Muszę przyznać, że zaczęłam czytać tekst z bardzo złym nastawieniem. Nie chodzi o gatunek, ja lubię SF, po prostu opowiadanie od użytkownika zupełnie nowego o tej objętości zazwyczaj wróży, no cóż… kaszanę. I jeszcze ten niezachęcający wstęp, w którym dowiadujemy się, że świat został stworzony na potrzeby gry ;) No, oczekiwałam koszmaru. Obiecałam sobie, że przeczytam parę pierwszych zdań i najwyżej potem do tekstu wrócę, jeśli będę miała siłę. Ha! I mimo aż tak złego nastawienia, jednak mnie zassało i doczytałam do końca. Gratuluję!

Początek skojarzył mi się z książkami Michała Cholewy (obecnie czytam “Fortę), co możesz uznać za komplement. Niemiło zaskoczyła mnie tylko jedna rzecz – wszystkie “imiona” wydają się być ksywkami, typowymi dla oddziałów wojskowych, ale potem Husarz raportuje, że “kapitan Manta” umarł. Chyba w tym miejscu powinno pojawić się jakieś normalne imię i nazwisko. I w ogóle dziwi taki nawał obcojęzycznych ksywek w – jak się okazało – polskim oddziale ;)

Niestety, tekst nie ustrzegł się przed wieloma typowymi dla początkujących błędami. Tutaj to, co wyłapałam:

wyczuł niebezpieczeństwo,[+] jeszcze zanim usłyszał ostrzeżenie.

Husarz na pewno nie zdążyłby się uchylić, ścisk nie pozwoliłby mu na to. Husarz – zmiana podmiotu by się przydała, na np. mężczyzna.

Musiał to zrobić jako najstarszy stopniem.

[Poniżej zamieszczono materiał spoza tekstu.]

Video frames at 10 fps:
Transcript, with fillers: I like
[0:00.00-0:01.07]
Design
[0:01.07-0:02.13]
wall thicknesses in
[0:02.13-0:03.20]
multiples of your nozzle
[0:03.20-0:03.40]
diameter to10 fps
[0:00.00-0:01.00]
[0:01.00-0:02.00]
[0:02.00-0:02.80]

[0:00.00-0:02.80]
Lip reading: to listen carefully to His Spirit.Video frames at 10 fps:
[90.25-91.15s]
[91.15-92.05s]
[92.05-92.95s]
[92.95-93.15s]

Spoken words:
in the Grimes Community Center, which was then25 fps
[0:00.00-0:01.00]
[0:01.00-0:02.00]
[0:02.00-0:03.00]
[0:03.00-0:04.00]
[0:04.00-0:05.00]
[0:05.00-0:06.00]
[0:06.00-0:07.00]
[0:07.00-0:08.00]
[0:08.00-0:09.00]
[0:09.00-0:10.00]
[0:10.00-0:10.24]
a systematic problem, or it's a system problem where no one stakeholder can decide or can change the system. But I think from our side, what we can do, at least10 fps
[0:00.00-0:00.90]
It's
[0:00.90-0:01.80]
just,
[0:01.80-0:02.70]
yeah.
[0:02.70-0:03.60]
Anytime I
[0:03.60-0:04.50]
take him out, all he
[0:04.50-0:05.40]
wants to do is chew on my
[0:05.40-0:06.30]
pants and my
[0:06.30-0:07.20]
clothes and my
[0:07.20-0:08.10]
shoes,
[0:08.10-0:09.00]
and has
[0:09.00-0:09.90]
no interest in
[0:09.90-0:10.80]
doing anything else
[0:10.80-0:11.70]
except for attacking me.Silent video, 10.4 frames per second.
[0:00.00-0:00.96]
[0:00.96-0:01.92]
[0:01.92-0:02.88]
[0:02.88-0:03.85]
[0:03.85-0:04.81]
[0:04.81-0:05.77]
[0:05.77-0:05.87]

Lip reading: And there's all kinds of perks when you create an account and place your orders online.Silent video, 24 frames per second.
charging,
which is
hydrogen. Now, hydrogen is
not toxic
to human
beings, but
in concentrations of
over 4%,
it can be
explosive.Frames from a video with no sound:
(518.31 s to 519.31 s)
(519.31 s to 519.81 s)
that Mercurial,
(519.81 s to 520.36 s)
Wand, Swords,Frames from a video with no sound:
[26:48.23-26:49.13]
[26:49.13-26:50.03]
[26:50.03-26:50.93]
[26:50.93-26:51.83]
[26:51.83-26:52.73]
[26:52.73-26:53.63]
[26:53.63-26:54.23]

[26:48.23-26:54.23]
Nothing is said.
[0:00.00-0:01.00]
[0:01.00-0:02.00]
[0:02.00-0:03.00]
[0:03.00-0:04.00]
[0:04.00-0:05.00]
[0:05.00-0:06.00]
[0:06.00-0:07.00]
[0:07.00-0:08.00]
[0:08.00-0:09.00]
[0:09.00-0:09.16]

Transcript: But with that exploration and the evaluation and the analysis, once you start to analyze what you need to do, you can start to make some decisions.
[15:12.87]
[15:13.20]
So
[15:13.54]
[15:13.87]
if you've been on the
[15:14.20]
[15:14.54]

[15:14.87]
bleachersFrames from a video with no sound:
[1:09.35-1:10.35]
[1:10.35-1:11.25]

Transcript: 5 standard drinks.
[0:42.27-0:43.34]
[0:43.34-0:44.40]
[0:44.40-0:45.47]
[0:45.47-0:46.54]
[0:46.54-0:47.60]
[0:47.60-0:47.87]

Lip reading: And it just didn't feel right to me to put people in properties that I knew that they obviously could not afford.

Atmosfera Edenu była gęstsza,[-] niż Ziemi

Zbliżające się chmury, w telegraficznym skrócie, mogły być zabójcze same w sobie. – bardzo brzydka potoczna wstawka do narracji

Głupi zakaz przekazywany z pokolenia na pokolenie. – Nie zgodził się Husarz. – zły zapis dialogu, choć z reguły zapisujesz dobrze, to jednak bardzo często zapisujesz też źle.

– A więc – zaczęła ponownie.[-] – dojdziemy

powierzchni zaczęły rosnąc budynki

– Kontakt? – Spytał porucznik.  – mała litera! zalecam poradnik o zapiscie dialogów przeczytać

Zebrane z resztek ciał po nieudanych eksperymentach, zlewane byli w niepojęty sposób z metalowymi częściami i traktowane jako mięso armatnie.

zajmujesz tą wieżę – tę wieżę

– Już się, kurwa,[+] robi!

Husarz odskoczył do tyłu, unikając drugiego ciosu i natychmiast wygiął się do tyłu

bawić. – Wycedził przez zęby.

– Nie ważne, przesłuchujemy cywila.  – błąd ortograficzny, powinno być razem.

Na prawdę nie uśmiechało mu się gmeranie w czyimkolwiek mózgu.  – błąd ortograficzny, powinno być razem.

 

Ten dialog jest bardzo niejasny – nie wiadomo, kto co mówi przez dziwny zapis (np. Husarz wzdycha w linijce, w której mówi inżynier).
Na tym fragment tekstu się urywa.